My first Vox Games column, Good Game, ran this morning over on The Verge’s gaming forums. That’s where I’ll be running the column until we transition to a more permanent home.
I reexamined a story I first wrote about last week. Playing with Pigs is a project in the Netherlands meant not just to get people to play video games with pigs, but to spur a reexamination of how we treat farm animals.
I spoke with one of the game designers as well as the team’s philosopher and animal ethicist.
Go check it out over on The Verge.
I went a bit long with the story, but I still wasn’t able to squeeze in everything interesting I got from my interviews with the team.
The project is part of a bigger program at the Utrecht School of the Arts called Creative Design for Playful Impact, one of the developers tells me.
“The program collaborates with creative professionals, students, teachers and various kinds of organizations,” said Kars Alfrink, designer and researcher at Utrecht School of the Arts ”It performs applied research into the design and application of play in various domains. Research is done through design. The aim is to learn by making things. The program is focused on creating meaningful experiences through playful use of new technologies and media, and on increasing the impact of products and services using play. So play can be both used as a design process and an end product.
“Pig Chase fits into this in various ways. We’ve used playful means to arrive at the design (frequent play tests using paper prototypes, play sessions with pigs). The end product is an attempt at using play to create a meaningful experience for both pigs and humans, one that not only entertains, but also (mostly implicitly) raises questions about the ethics of pig farming.”
Clemens Driessen, the team’s applied philosopher, told me that he thinks using video games does make it easier for people to approach a morally tough issue.
“It definitely can be a way to get people in a different role as a moral subject,” he said. “When you start a game you haven’t played before you need some time to adjust to the new reality, to find out what it is you are asked to do, and then figure out what kind of player you want to be. To me the advantage is that it is an immersive way of engaging with a situation, and to some exent embodied and largely non discursive. That kind of way to relate to moral concerns I think in daily life is quite common, and then it can be taken as a task of a philosopher to try and deepen that experience and make it more complex.
“Also playing a game with an animal is probably a good way to encounter the animal as (at least potentially) a meaningful agent, rather than as merely a poor victim of human misdeeds.”
Finally, I spoke with the team about their take on the chances of the game being adapted by farmers. It’s a pretty big challenge, it seems.
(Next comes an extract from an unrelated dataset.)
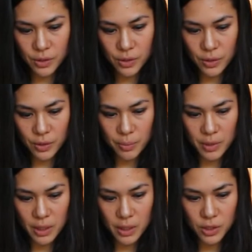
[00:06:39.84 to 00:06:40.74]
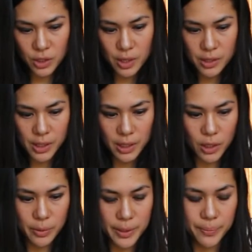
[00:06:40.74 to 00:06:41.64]
Turn up the heat just a
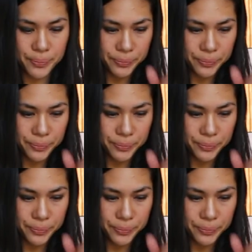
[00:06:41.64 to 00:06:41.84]
little bit.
It turns out this isn’t the first time that a mix of creative people have tackled the issue of the treatment of animals at pig farms. Years ago a group came up with a design for a “pig tower,” essentially a gigantic high rise designed to be a vertical pig farm in the middle of a city.
While the design of the tower, which would have housed a half million pigs and include a slaughterhouse in the basement, was more efficient and humane than tradition pig farms, it was met with immense public protest.
“In some designs they even had balconies to get some fresh air and search for truffles,” Driessen told me. “But still there was a general sense in public media that this was outrageous, comparisons to the holocaust were suddenly quite main stream. For me it was fascinating how merely highlighting and extrapolating existing practices could completely change a debate.”
So far, Dreissen says, people seem to be too bewildered to complain about this new, game-driven project.
The whole thing got me thinking about Plato’s Allegory of the Cave (think The Matrix, but with shadows and, you know, Plato.). Perhaps as we examine how video games impact the way pigs bide their time until a violent death, we’ll start to think more about whether video games (and books, sports, movies, music, etc, etc, etc. ) serve are a way for humanity to wilfully chain themselves, back to the fire, to a cave wall.